Researchers find that a glucose-derived dietary supplement was able to increase muscle-force production in a Duchenne muscular dystrophy mouse model by 50% in 10 days.
A progressive form of muscular dystrophy that occurs primarily in males, Duchenne muscular dystrophy (DMD), currently has no cure; the goal of treatment is to control symptoms and complications associated with the disease in order to improve quality of life.
Now, researchers from the Université Laval’s Faculty of Medicine and Centre hospitalier universitaire (CHU) de Québec Research Centre-Université Laval have found that a glucose-derived dietary supplement was capable of boosting muscle-force production by 50% in a Duchenne muscular dystrophy mouse model in just 10 days.

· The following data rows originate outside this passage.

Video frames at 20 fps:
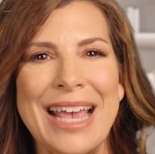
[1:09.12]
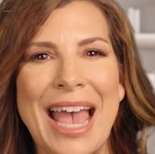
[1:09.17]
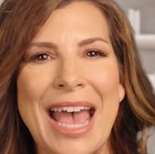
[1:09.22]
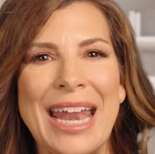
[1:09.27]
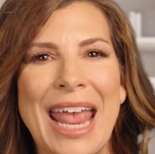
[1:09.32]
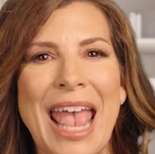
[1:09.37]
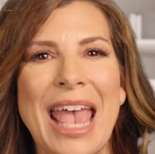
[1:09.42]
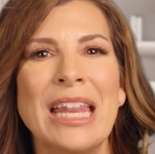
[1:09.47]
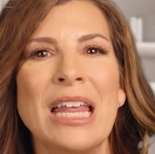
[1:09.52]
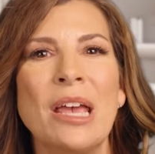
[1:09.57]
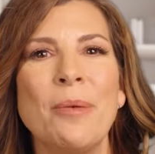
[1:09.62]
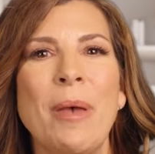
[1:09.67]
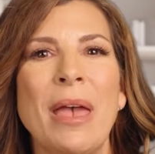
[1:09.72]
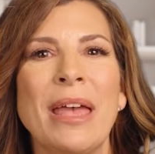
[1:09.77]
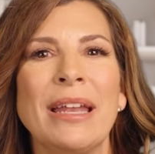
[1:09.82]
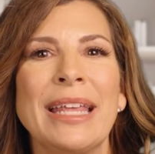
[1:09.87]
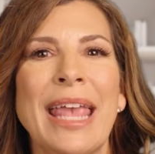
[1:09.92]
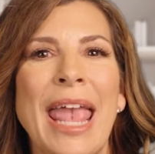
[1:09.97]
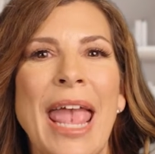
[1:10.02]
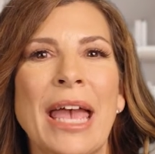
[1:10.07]
that
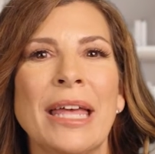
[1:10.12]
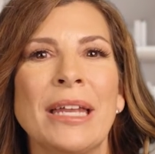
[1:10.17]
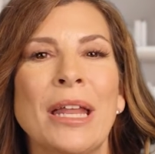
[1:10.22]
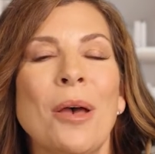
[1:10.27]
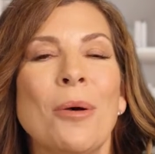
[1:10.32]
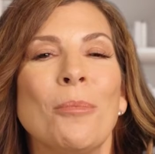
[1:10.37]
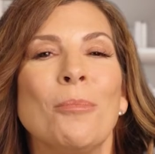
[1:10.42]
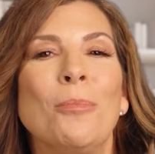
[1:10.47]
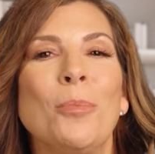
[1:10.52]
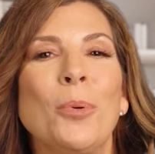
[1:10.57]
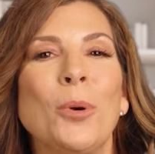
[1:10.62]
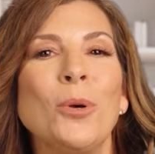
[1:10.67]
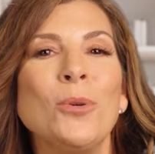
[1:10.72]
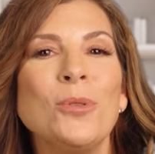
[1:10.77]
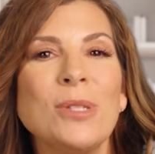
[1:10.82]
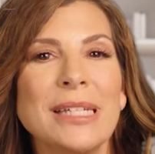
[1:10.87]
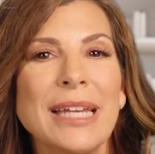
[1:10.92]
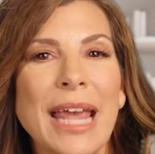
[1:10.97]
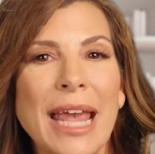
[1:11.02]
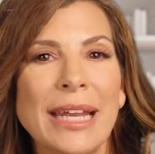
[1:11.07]
NMN can
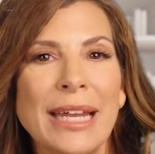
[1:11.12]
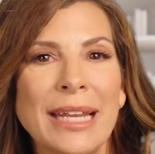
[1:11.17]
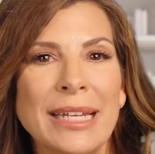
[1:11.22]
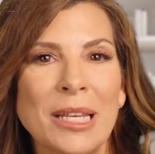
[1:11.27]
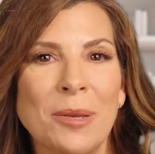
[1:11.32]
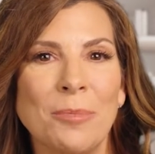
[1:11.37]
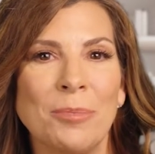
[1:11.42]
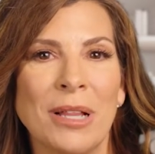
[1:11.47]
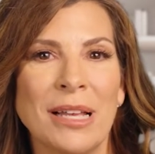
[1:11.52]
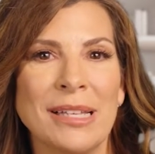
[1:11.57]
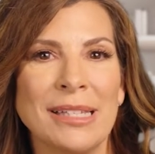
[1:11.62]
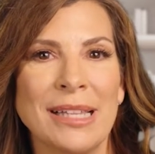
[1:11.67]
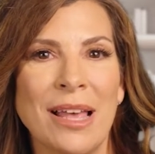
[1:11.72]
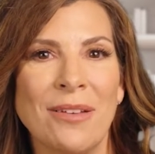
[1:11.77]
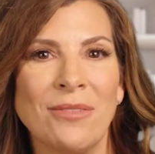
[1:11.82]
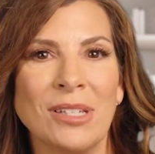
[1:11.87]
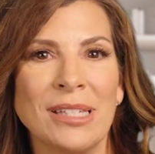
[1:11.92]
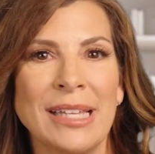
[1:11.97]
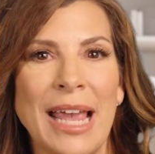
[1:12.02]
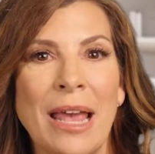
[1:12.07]
boost NAD+
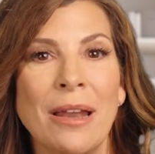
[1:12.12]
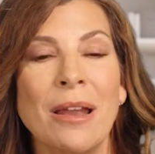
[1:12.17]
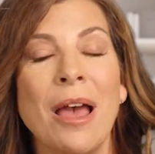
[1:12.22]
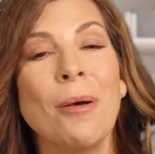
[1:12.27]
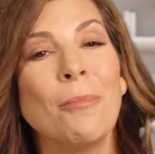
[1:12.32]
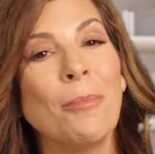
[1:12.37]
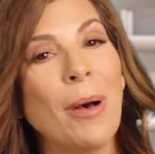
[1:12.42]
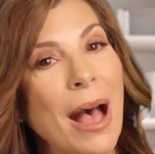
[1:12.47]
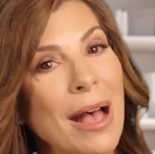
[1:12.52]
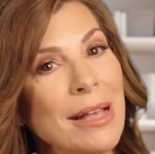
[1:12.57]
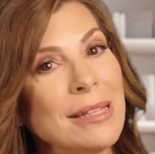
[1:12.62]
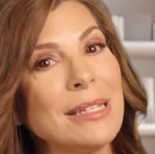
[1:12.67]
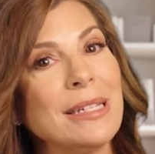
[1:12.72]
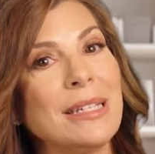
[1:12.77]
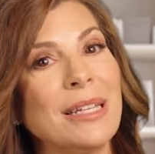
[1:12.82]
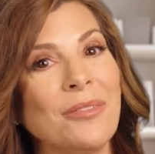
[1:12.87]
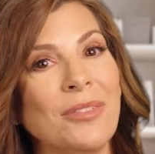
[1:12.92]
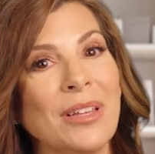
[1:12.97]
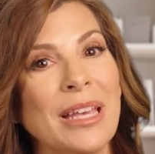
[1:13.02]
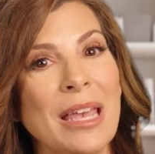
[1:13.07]
levels and
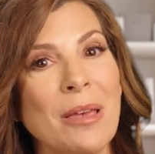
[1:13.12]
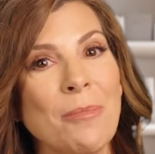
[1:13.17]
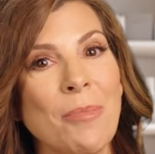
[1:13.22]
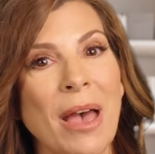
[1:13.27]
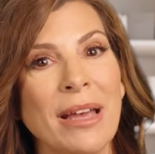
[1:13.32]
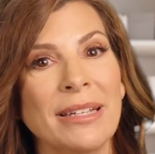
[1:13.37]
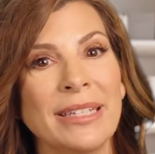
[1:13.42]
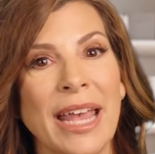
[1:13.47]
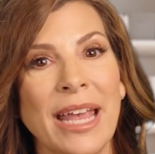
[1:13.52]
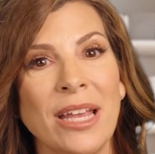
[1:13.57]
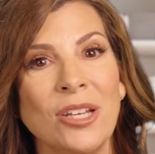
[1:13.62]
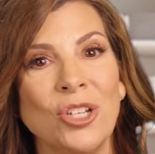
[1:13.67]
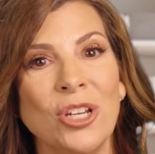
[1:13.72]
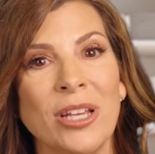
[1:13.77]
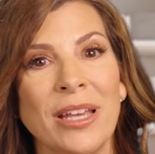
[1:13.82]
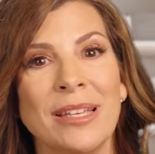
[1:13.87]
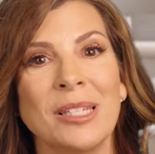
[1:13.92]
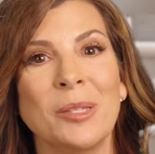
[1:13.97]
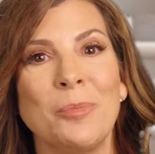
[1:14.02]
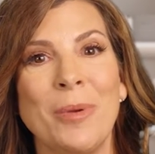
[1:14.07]
positively impact
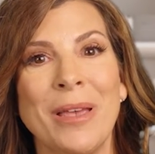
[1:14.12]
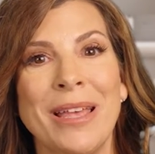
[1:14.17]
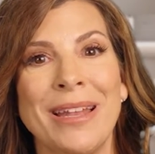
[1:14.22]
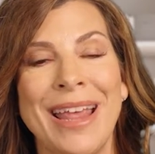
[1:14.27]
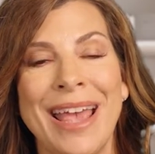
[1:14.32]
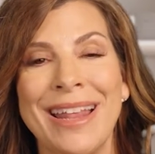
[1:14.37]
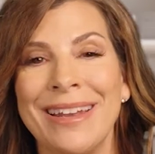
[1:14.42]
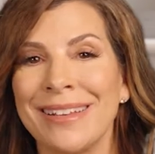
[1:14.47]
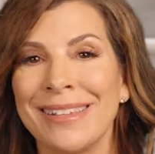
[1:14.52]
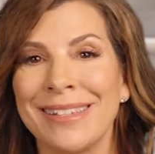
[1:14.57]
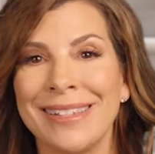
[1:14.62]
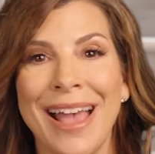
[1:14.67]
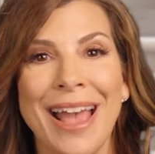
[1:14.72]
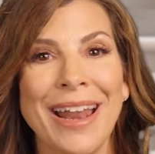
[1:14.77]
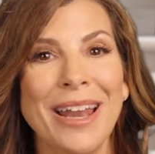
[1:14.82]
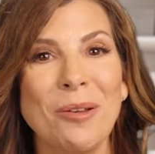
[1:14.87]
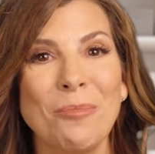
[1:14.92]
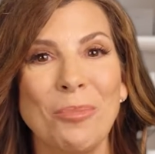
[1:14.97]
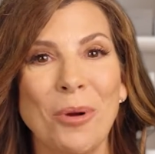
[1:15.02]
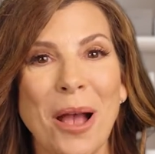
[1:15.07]
aging has been an
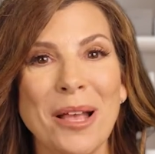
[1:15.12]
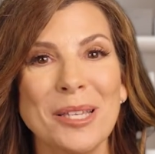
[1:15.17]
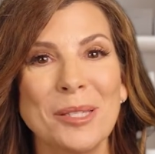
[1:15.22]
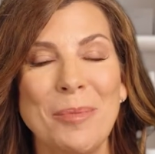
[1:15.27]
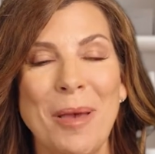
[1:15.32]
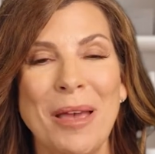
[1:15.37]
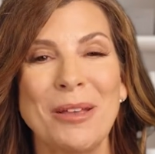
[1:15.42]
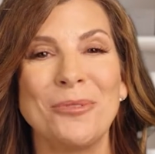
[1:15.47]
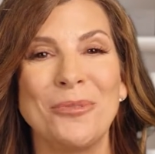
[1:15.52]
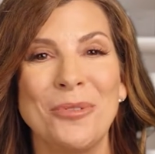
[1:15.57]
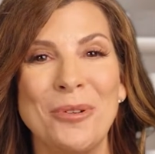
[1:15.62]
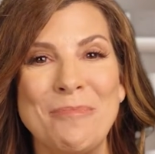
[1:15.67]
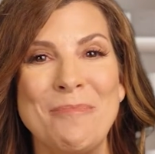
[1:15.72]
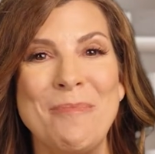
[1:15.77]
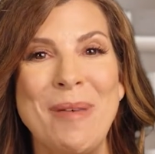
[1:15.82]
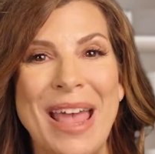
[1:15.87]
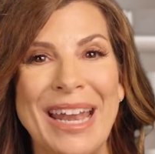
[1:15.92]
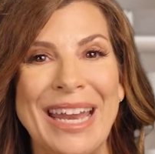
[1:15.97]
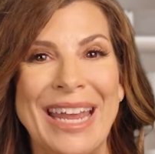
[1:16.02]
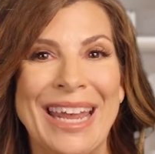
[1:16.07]
exciting prospect for
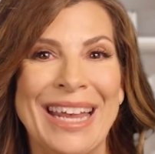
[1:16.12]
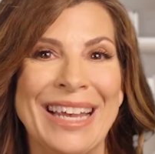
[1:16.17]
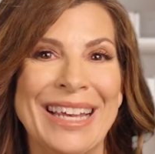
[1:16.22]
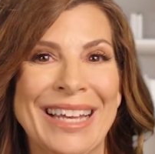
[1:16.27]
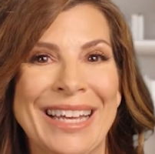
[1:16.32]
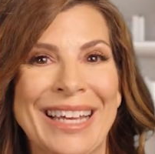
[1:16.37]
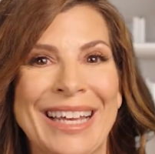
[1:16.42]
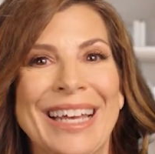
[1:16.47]
many.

The researchers believe that their promising findings could potentially pave the way for a clinical trial set to evaluate the supplement’s safety and efficacy in humans with the disease.
“People have a lot of hope for gene therapy, but it will still take years of research before we find an effective treatment,” professor Sachiko Sato stressed in a recent statement. “That’s why it’s important to find other treatments to help preserve the muscular strength of patients as long as possible.”
Failure of the muscle membrane, sarcolemma, to properly attach to the basal lamina results in muscle injury, which serves as the underlying cause of DMD, in which mutations occurring in the dystrophin gene hinder firm adhesion.
“In patients with DMD, even moderate contraction causes damage, leading to progressive muscle degeneration,” the study authors write. Damaged muscles are repaired through a process referred to myogenesis, which happens a lot in patients with DMD; however, the repeated activation of this process is known to lead to the exhaustion of myogenic stem cells. As such, treatment approaches that will decrease the risk of this exhaustion, strengthen the interaction between the sarcolemma and the basal lamina, and increase the effectiveness of myogenesis are needed.
In the study, researchers found that galectin-3—an oligosaccharide-binding protein known to be involved in cell-cell interactions and to be expressed in myoblasts and skeletal muscle—and the glucose derivative used as a dietary supplement—N-acetylglucosamine—promotes myogenesis in vitro.
The supplement is “a simple sugar whose structure differs from that of glucosamine, which is sold to treat joint problems,” Professor Sato explained.
Known to boost the synthesis of binding partners of galectin-3, the supplement was also found to increase muscle-force production in the DMD mouse model by 50% after 10 days of treatment.
“We don’t know yet whether the molecule increases the production of muscular fiber or improves its survival rate, but we found that the mice’s muscular strength was better preserved,” Professor Sato added.
Despite the fact that the study was conducted in laboratory animals, the results are promising, suggesting that treatment with the supplement might mitigate the burden of DMD, according to the study authors. Furthermore, Professor Sato stressed that the treatment is not only cost-effective, but it can be synthesized in a laboratory or even extracted from crustacean shells. Furthermore, N-acetoglucosamine is found in human milk as the sugar with the second highest concentration following lactose.
“Everything indicates that it is worth testing its effectiveness in improving the quality of life of DMD patients,” Professor Sato concludes. “We now need to conduct clinical trials in order to confirm the substance’s effectiveness on humans and determine the treatment’s duration and dosage.”